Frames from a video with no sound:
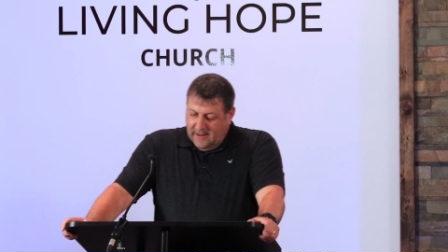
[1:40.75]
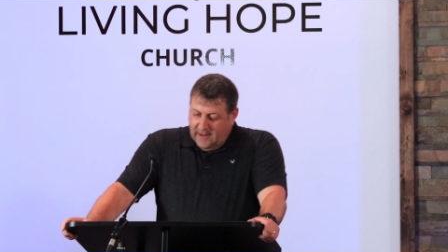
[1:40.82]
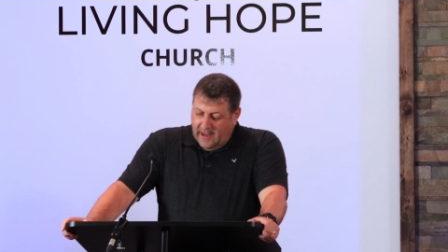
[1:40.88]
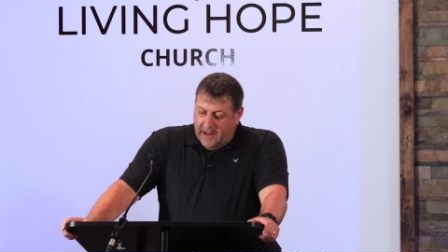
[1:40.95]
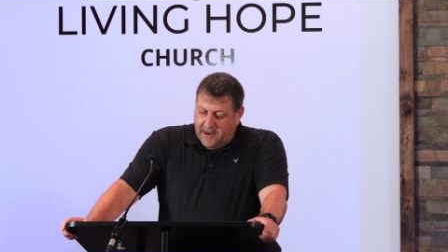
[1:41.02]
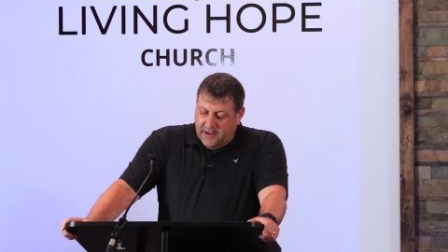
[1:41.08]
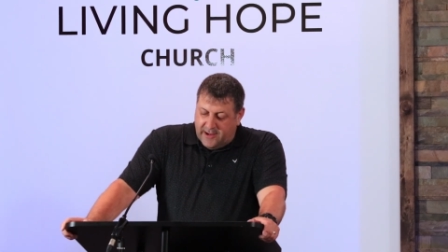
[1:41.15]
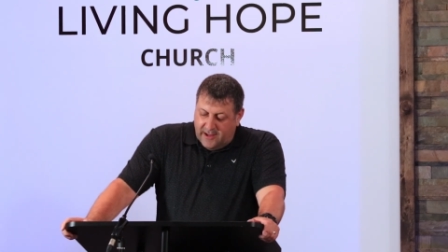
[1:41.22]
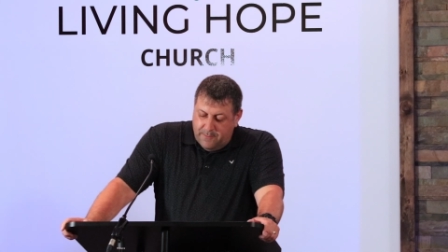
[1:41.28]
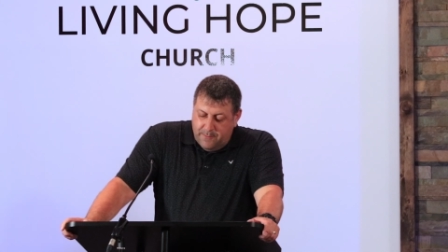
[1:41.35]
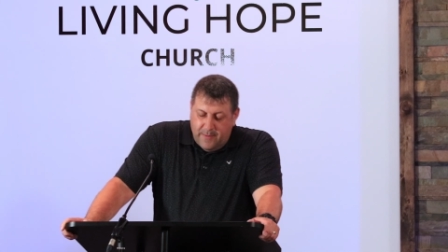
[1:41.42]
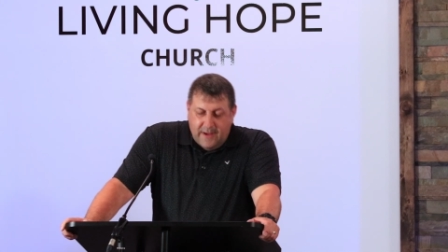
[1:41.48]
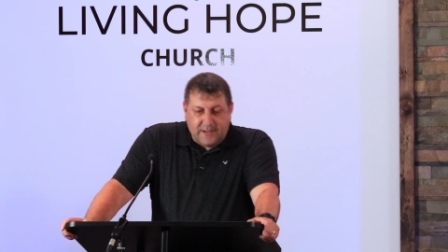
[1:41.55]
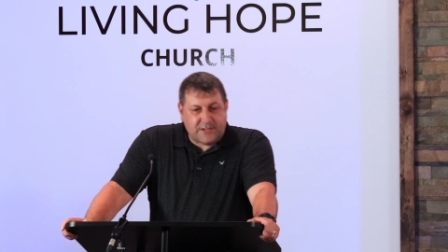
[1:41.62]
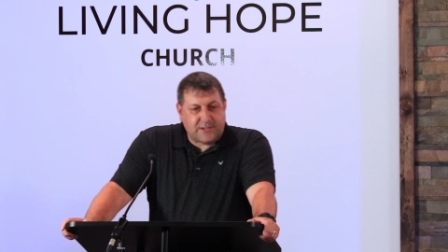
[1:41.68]
And you can
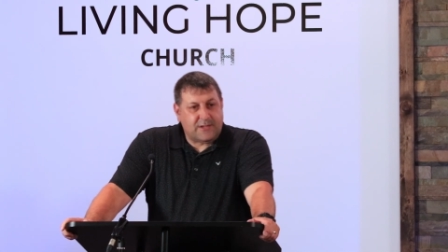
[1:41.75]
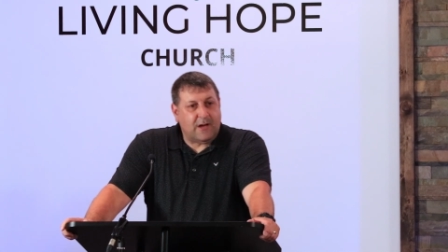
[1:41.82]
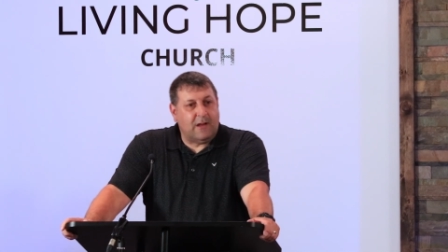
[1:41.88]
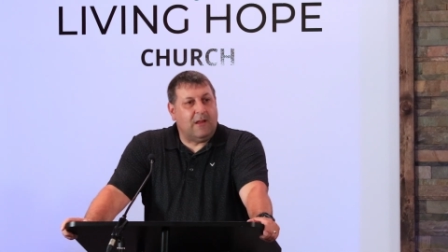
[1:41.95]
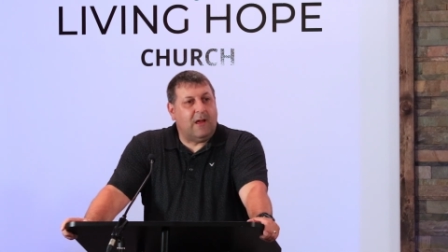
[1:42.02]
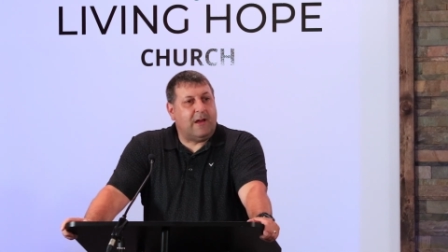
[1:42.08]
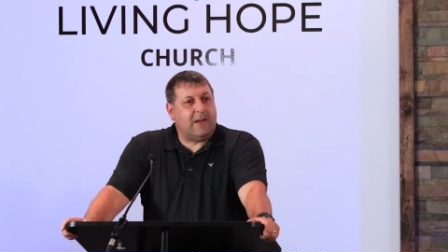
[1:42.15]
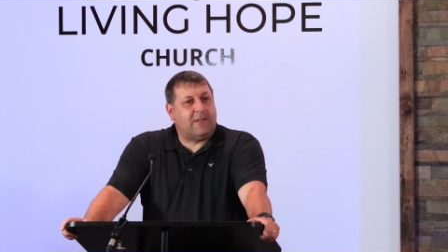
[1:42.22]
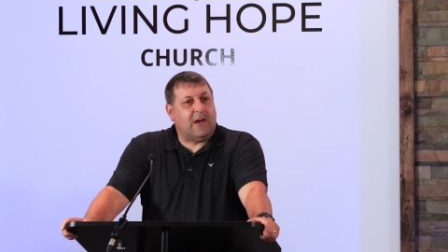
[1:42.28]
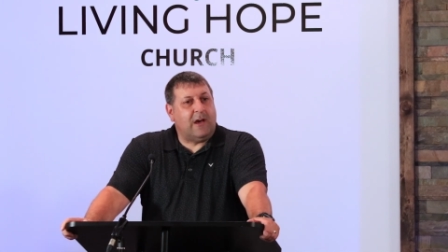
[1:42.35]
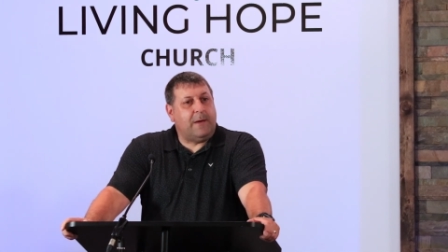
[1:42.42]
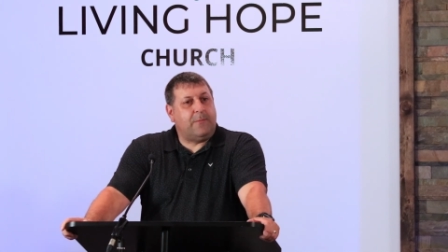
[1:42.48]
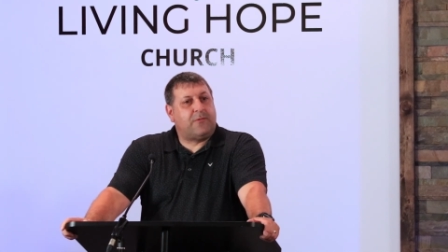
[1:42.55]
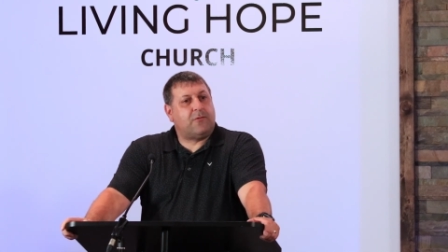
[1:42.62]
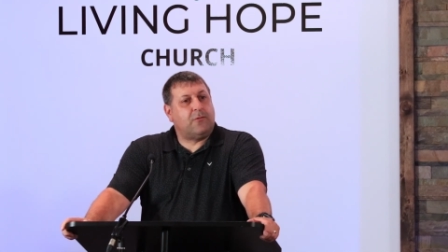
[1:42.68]
miss a lot of
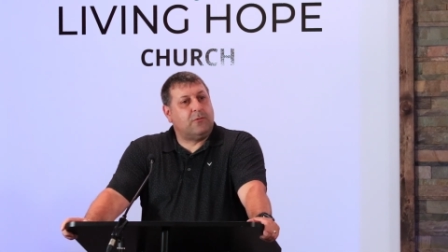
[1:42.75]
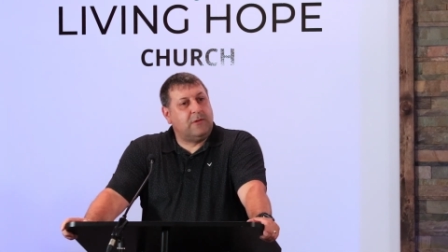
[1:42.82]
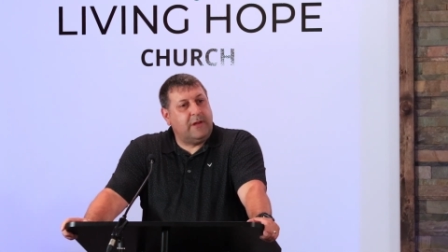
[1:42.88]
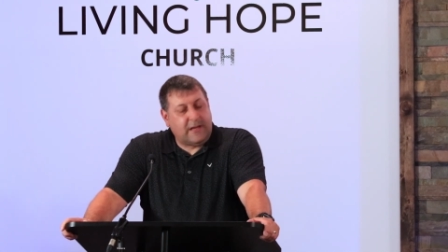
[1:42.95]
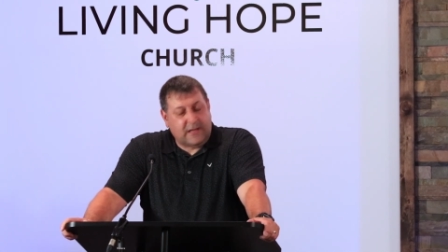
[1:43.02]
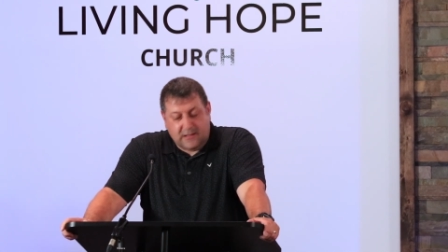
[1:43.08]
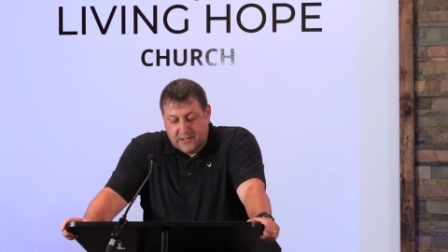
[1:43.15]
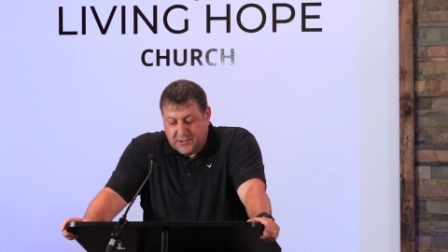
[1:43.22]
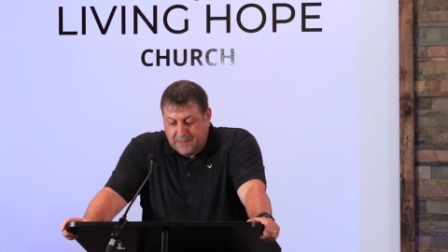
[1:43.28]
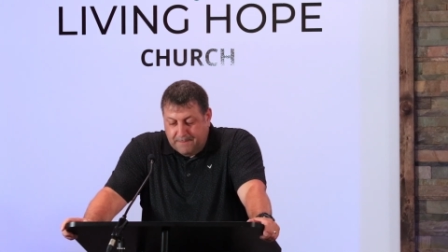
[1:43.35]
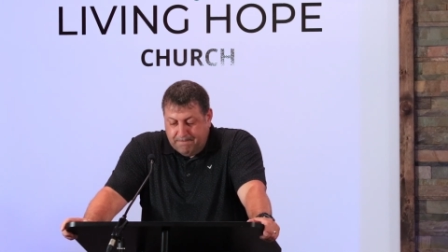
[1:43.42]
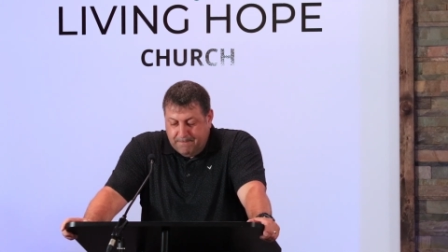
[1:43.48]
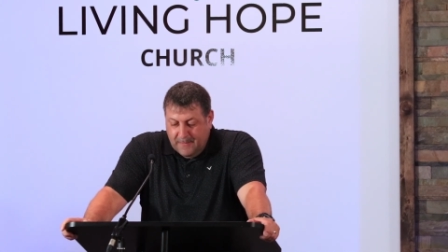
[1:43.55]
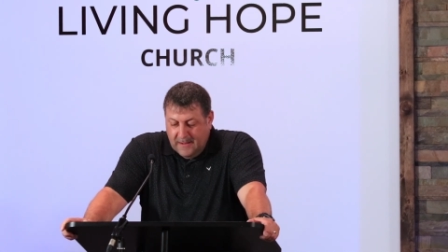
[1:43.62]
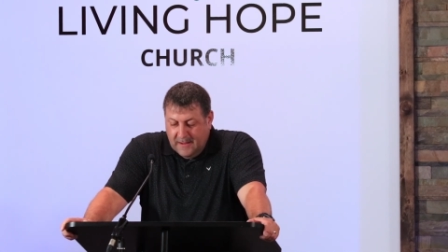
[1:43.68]
times through
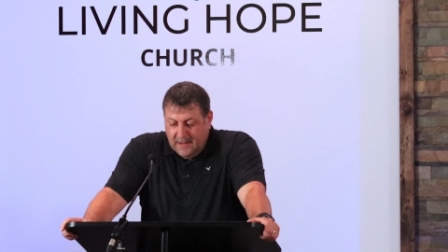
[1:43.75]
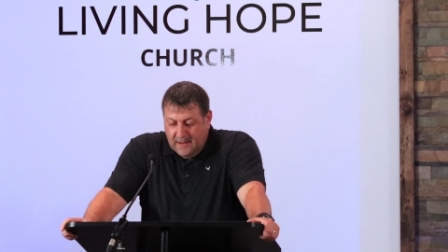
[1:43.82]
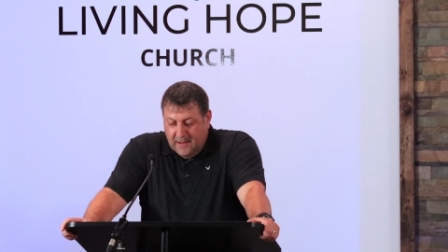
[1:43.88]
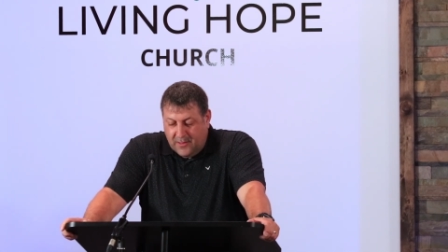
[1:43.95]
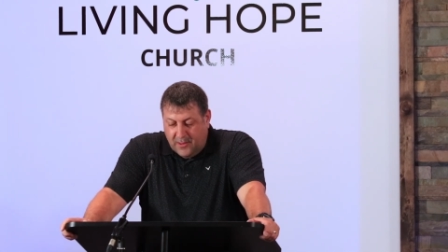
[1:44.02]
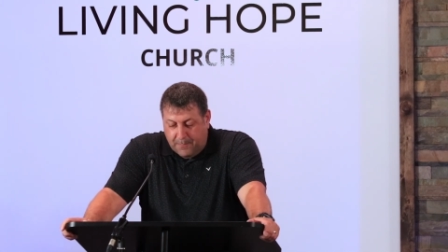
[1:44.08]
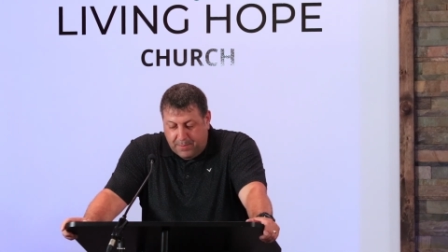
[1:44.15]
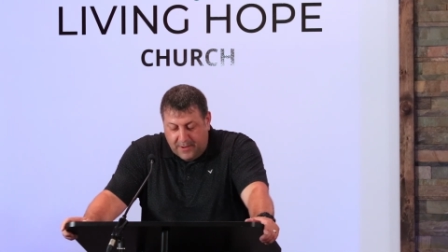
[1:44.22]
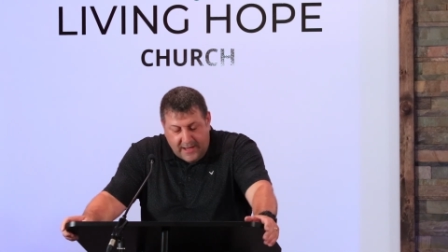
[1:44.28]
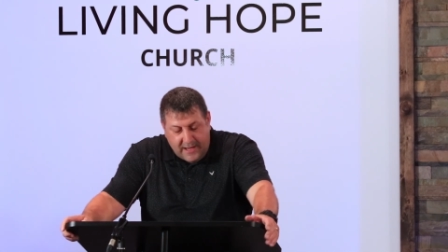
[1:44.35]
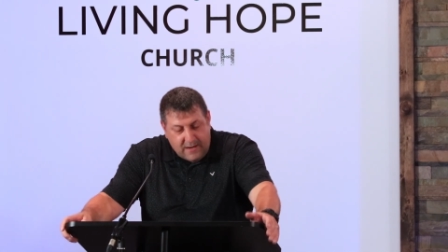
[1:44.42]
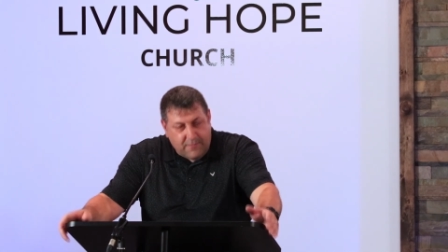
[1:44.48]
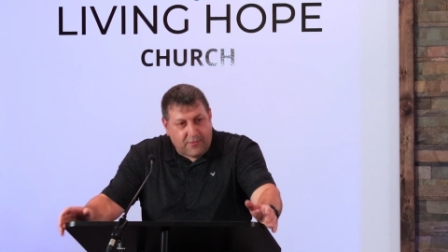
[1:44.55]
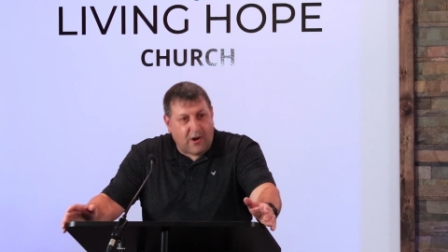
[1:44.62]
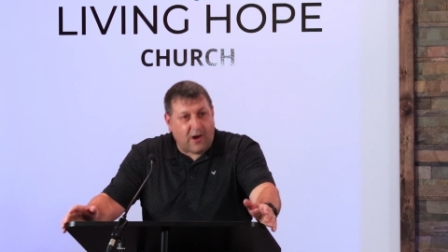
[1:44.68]
legalism the
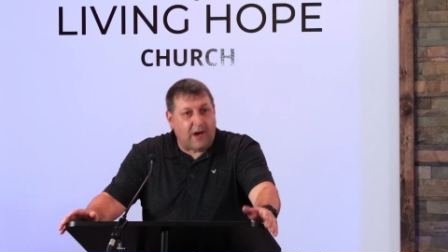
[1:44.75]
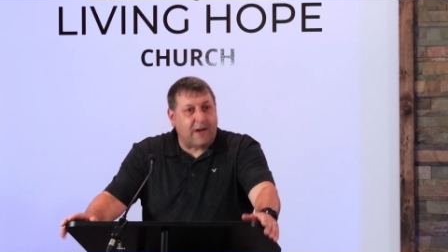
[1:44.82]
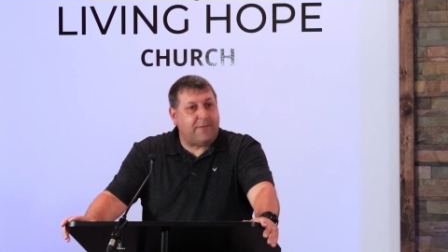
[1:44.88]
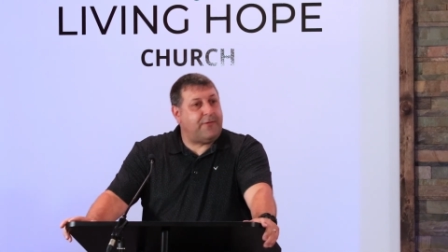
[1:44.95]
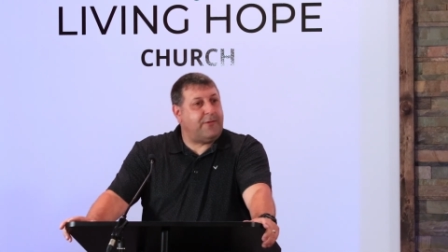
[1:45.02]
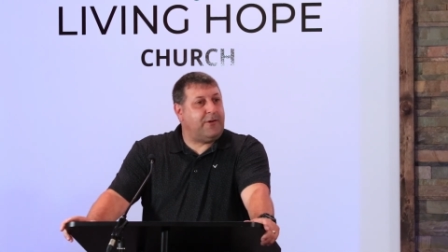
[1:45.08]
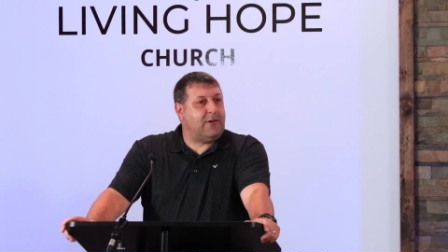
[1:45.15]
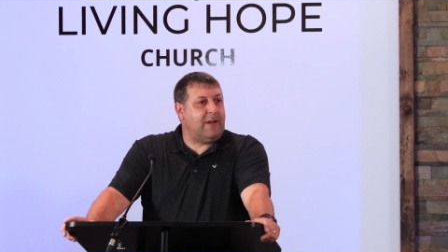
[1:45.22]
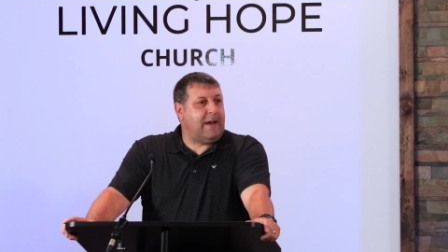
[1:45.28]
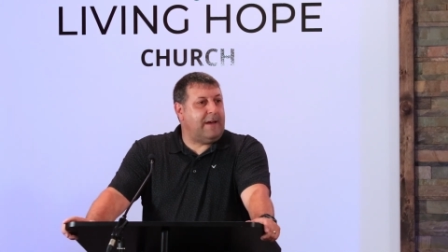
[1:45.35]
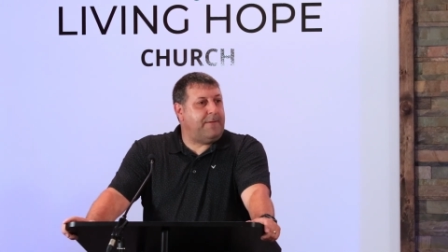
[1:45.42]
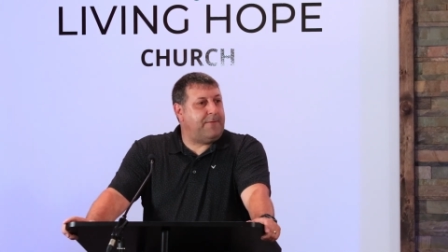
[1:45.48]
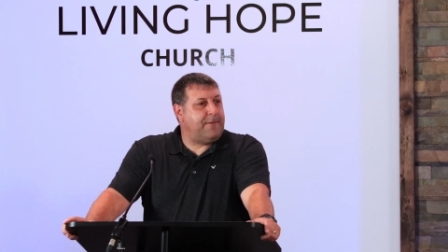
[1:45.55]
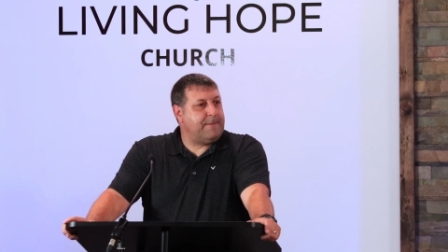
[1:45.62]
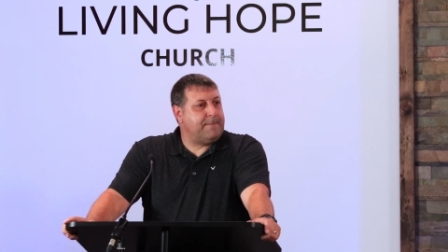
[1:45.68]
plan of God for your
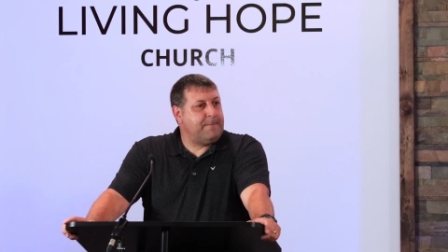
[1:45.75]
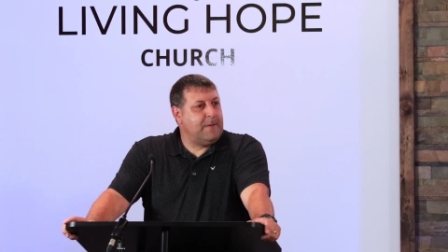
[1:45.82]
life.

▶ [Task]: Repeat all of the material above exactly, leaving out pictures.

▶ [Completed exercise]:
Frames from a video with no sound:
[1:40.75]
[1:40.82]
[1:40.88]
[1:40.95]
[1:41.02]
[1:41.08]
[1:41.15]
[1:41.22]
[1:41.28]
[1:41.35]
[1:41.42]
[1:41.48]
[1:41.55]
[1:41.62]
[1:41.68]
And you can
[1:41.75]
[1:41.82]
[1:41.88]
[1:41.95]
[1:42.02]
[1:42.08]
[1:42.15]
[1:42.22]
[1:42.28]
[1:42.35]
[1:42.42]
[1:42.48]
[1:42.55]
[1:42.62]
[1:42.68]
miss a lot of
[1:42.75]
[1:42.82]
[1:42.88]
[1:42.95]
[1:43.02]
[1:43.08]
[1:43.15]
[1:43.22]
[1:43.28]
[1:43.35]
[1:43.42]
[1:43.48]
[1:43.55]
[1:43.62]
[1:43.68]
times through
[1:43.75]
[1:43.82]
[1:43.88]
[1:43.95]
[1:44.02]
[1:44.08]
[1:44.15]
[1:44.22]
[1:44.28]
[1:44.35]
[1:44.42]
[1:44.48]
[1:44.55]
[1:44.62]
[1:44.68]
legalism the
[1:44.75]
[1:44.82]
[1:44.88]
[1:44.95]
[1:45.02]
[1:45.08]
[1:45.15]
[1:45.22]
[1:45.28]
[1:45.35]
[1:45.42]
[1:45.48]
[1:45.55]
[1:45.62]
[1:45.68]
plan of God for your
[1:45.75]
[1:45.82]
life.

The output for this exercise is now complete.